Attorney Sue Jamieson was touring a grim state hospital in Georgia three decades ago when she was introduced to a young woman, Lois Curtis, who'd spent much of her teen years and early 20's in state institutions.

"As we always say, 'What is it you think we could do for you? I work at Legal Aid. And I'm a lawyer,'" Jamieson recalled for an oral history for her employer, the Atlanta Legal Aid Society. "And she'd say: 'Get me out of here. Would you please get me out of here? When am I getting out of here?'"

Curtis, who had an intellectual disability and was diagnosed with mental illness, kept calling Jamieson from the hospital, asking when she could get out.

The lawsuit that Jamieson filed on behalf of Curtis and another woman – L.C. v. Olmstead – led to a landmark Supreme Court decision benefitting elderly and disabled people, and ultimately helped Curtis move out of institutional care and into her own home.

Curtis, 55, died in her own home outside of Atlanta on Thursday. The cause was pancreatic cancer.

The Supreme Court ruled in 1999, in a decision delivered by Justice Ruth Bader Ginsburg, that Curtis, her co-plaintiff Elaine Wilson and other people with disabilities had a right—under the Americans with Disabilities Act—to live in a "less restrictive setting."

The landmark civil rights case gave disabled and elderly people a right to seek long-term care services in their own home, instead of in an institution like a nursing home or a psychiatric hospital.

Curtis "created a sea change in what our service systems look like," says Alison Barkoff, the top federal official for aging and disability policy.

"We went from a system in 1999 that the only places that most people with disabilities and older adults could get services were in institutions like nursing homes and psychiatric hospitals, to systems that are primarily focused on supporting people with services in their own homes," says Barkoff, the acting administrator and assistant secretary of aging at the Administration for Community Living at the U.S. Department of Health and Human Services.

After the Olmstead decision, state Medicaid budgets shifted. Today, more money goes to pay for care at home. Less government funding goes to pay for care in institutions.

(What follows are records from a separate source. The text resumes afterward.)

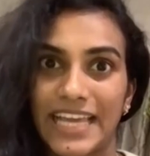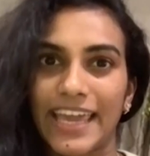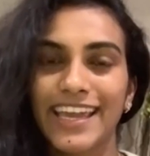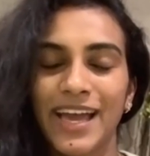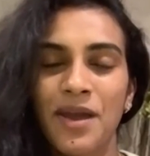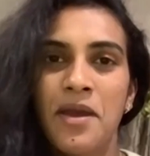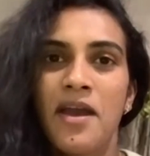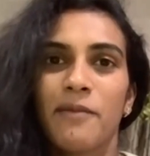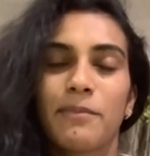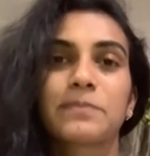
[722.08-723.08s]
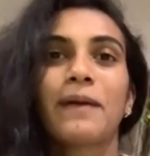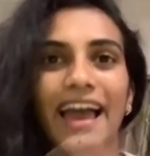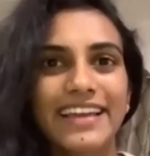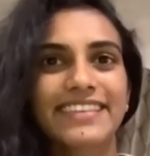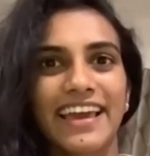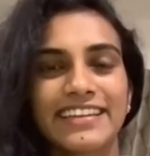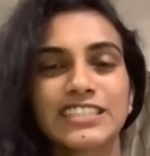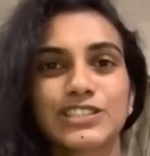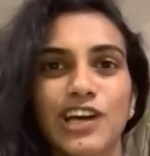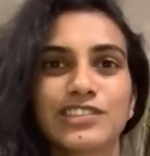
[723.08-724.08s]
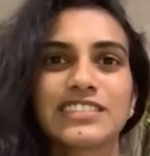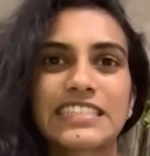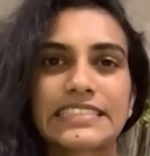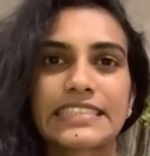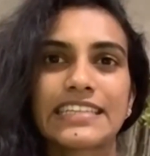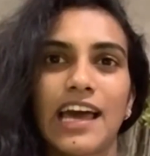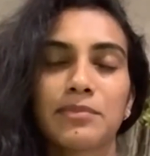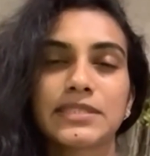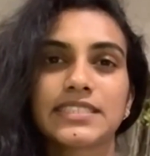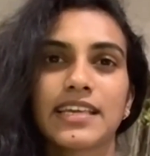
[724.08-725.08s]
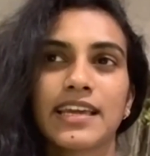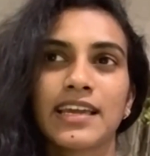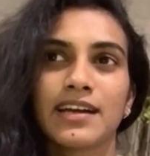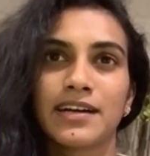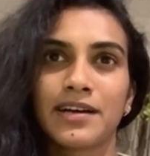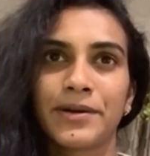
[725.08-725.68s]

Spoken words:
be like. But back then in 2016, I must say,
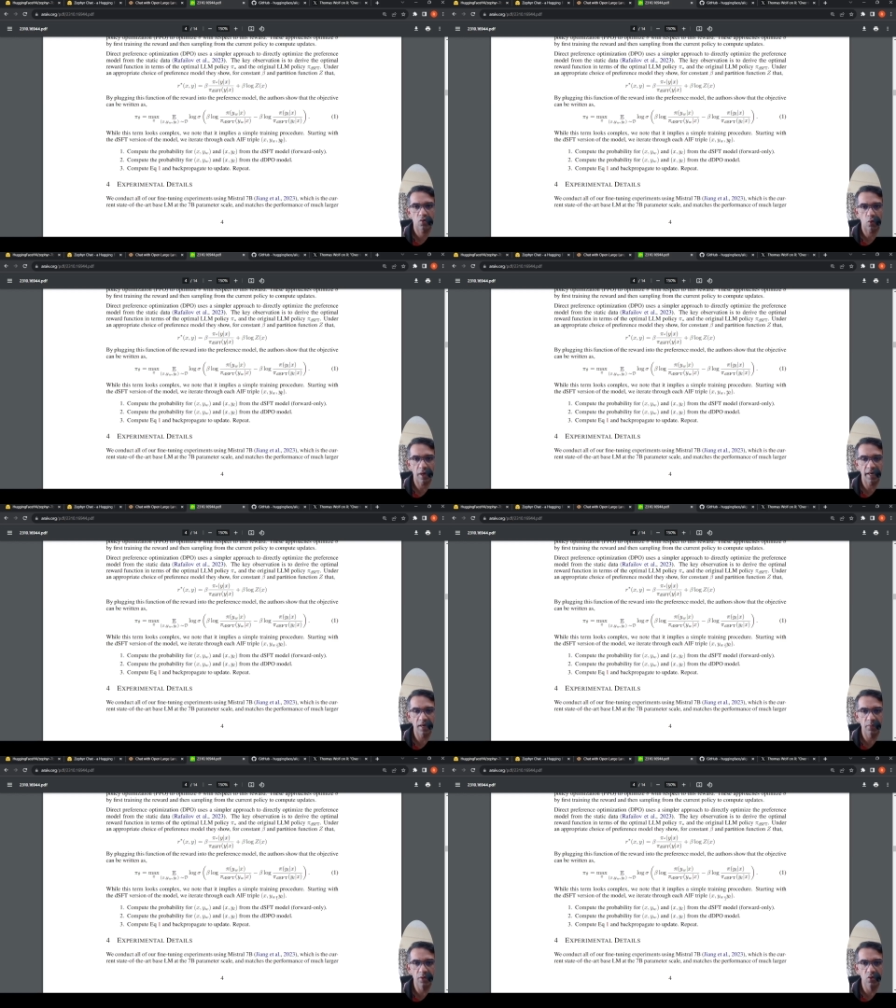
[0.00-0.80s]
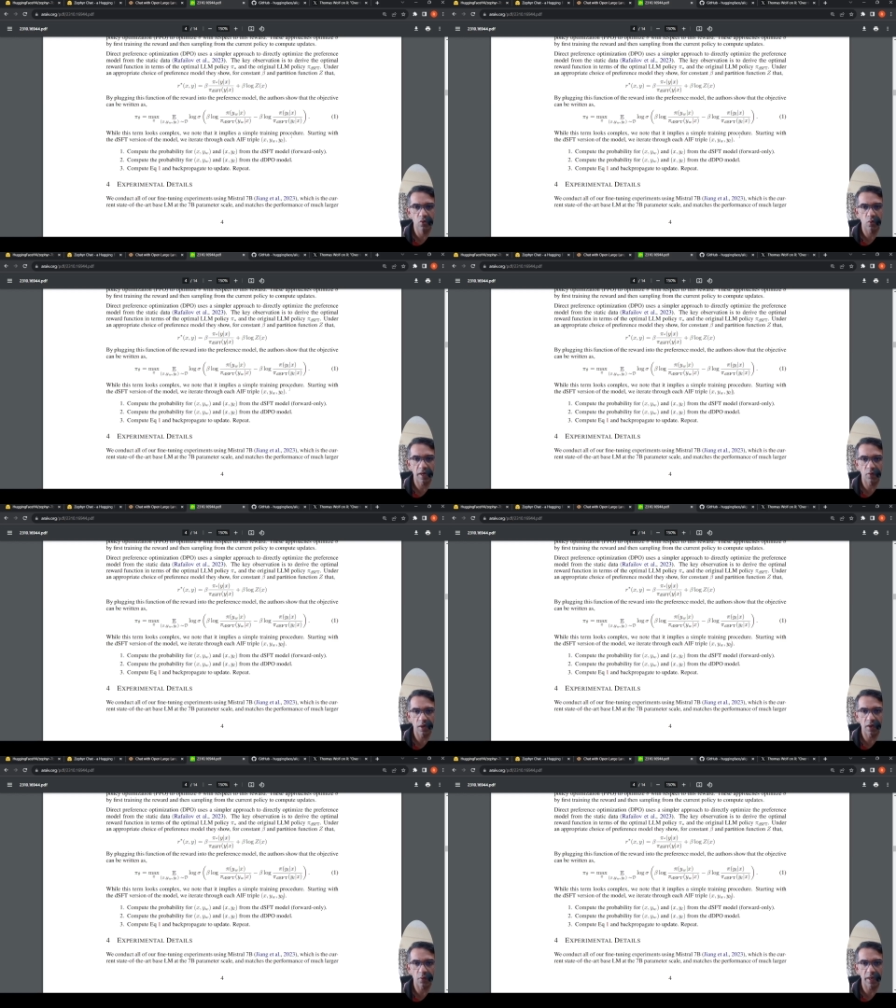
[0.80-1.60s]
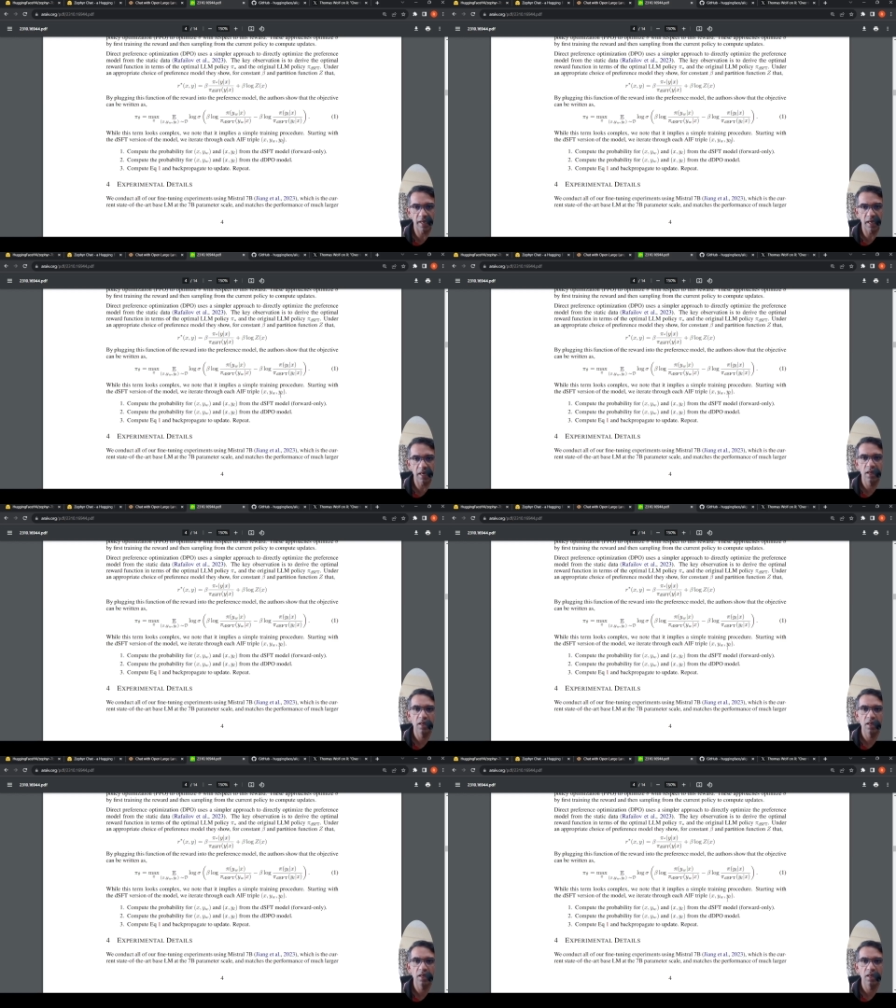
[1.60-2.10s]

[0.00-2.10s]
YL.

Federal law makes nursing home care an entitlement for people who meet the eligibility requirements for Medicaid. Home-based care, although it is more popular and became a right under the Olmstead decision, is not an entitlement.

As a result, there are long waiting lists for care at home—at least 700,000 people waiting in some 40 states. But the Olmstead decision requires every state to move toward providing more of that care at home.

The Olmstead decision is cited in scores of lawsuits to get others out of institutional care. And its use has spread. The U.S. Department of Justice, in the Obama Administration, applied the decision's wording that people with disabilities are entitled to live in the "less restrictive environment" to sue to end segregated work programs that pay people with disabilities a sub-minimum wage. Now parents use Olmstead to assert their children should be in integrated classrooms.

The argument behind the Olmstead decision was that when people live fully integrated in their communities, they live better, more fulfilling lives.

Curtis proved it. She moved into a series of houses, needing help from a caregiver with things like cooking, shopping and other care. And there she discovered her talent as an artist—something she didn't get to develop when she lived in state hospitals.

Curtis made pencil and pastel drawings of animals and flowers. And sometimes she drew people whose pictures she saw in magazines and books—like a serious Martin Luther King with his arms crossed or a shirtless, young Muhammad Ali.

In 2011, she was invited to the White House on the anniversary of the Olmstead decision. She presented President Barack Obama a framed picture she called "Girl in an Orange Dress." It was one of a series of self-portraits Curtis did of herself as a young girl, because she had no photographs from the years she lived in the state psychiatric hospitals.

Curtis used her artwork to meet people, says Lee Sanders, who was first hired to help Curtis find work and then became a friend. Curtis, Sanders wrote, "created artwork as she lived: Her lines drawn without hesitation, her colors bold and saturated, her images uncomplicated and spirited."

Curtis was very social and, with her quick smile, was gifted at making friends. They bought her art supplies and helped her sell her art work.

When Curtis died on Thursday, she was surrounded by many of those friends.

In a video she made for the National Disability Rights Network in 2020, Curtis said: "My name is Lois Curtis... I'm glad to be free."